● **Exercise prompt**:
Send back exactly the lines from the opening line of the records below through the one with "(2269.24 s)".

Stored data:

• • • • • • •

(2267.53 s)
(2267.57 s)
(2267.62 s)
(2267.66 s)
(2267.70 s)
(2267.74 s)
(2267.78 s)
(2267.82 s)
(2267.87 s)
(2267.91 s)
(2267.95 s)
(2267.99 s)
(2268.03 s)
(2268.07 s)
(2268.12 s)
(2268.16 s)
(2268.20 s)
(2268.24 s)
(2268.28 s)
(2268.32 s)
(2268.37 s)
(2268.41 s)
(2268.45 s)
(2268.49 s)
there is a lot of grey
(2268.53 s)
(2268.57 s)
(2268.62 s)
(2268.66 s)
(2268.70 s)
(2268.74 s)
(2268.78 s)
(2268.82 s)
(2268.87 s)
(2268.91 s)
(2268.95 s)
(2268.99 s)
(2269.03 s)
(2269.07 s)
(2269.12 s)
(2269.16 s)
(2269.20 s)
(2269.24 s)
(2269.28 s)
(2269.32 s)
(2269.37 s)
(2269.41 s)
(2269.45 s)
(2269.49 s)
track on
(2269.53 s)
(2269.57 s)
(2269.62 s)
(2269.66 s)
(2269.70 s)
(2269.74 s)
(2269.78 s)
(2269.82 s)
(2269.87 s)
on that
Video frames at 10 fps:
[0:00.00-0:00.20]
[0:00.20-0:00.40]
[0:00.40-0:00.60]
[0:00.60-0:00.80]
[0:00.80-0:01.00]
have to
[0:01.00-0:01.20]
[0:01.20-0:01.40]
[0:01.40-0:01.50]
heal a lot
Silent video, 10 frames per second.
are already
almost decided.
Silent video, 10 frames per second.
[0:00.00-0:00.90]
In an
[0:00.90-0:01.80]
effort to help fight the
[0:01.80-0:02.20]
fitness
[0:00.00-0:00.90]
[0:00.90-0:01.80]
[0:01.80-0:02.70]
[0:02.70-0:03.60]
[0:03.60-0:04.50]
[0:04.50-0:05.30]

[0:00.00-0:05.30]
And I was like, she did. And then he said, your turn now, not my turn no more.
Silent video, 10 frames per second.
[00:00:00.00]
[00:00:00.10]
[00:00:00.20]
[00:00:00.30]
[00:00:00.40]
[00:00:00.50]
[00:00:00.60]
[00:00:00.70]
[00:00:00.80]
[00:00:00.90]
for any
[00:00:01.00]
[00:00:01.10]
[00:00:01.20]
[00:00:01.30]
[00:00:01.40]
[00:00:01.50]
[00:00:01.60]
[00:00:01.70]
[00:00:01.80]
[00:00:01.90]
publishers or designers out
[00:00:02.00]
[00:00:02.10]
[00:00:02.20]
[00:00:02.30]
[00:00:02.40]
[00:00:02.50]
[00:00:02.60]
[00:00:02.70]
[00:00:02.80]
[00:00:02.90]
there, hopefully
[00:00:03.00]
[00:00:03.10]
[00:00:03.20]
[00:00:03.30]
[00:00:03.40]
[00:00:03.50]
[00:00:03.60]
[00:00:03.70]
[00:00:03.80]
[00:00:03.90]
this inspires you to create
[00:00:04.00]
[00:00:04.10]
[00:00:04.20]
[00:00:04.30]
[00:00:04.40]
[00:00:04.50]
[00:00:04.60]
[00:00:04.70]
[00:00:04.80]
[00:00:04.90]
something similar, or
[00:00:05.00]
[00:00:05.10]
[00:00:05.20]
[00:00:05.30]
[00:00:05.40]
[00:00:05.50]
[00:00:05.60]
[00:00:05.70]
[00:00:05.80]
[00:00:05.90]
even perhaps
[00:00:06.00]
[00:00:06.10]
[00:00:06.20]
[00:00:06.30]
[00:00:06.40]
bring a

• • • • • • •

● **Problem solution**:
(2267.53 s)
(2267.57 s)
(2267.62 s)
(2267.66 s)
(2267.70 s)
(2267.74 s)
(2267.78 s)
(2267.82 s)
(2267.87 s)
(2267.91 s)
(2267.95 s)
(2267.99 s)
(2268.03 s)
(2268.07 s)
(2268.12 s)
(2268.16 s)
(2268.20 s)
(2268.24 s)
(2268.28 s)
(2268.32 s)
(2268.37 s)
(2268.41 s)
(2268.45 s)
(2268.49 s)
there is a lot of grey
(2268.53 s)
(2268.57 s)
(2268.62 s)
(2268.66 s)
(2268.70 s)
(2268.74 s)
(2268.78 s)
(2268.82 s)
(2268.87 s)
(2268.91 s)
(2268.95 s)
(2268.99 s)
(2269.03 s)
(2269.07 s)
(2269.12 s)
(2269.16 s)
(2269.20 s)
(2269.24 s)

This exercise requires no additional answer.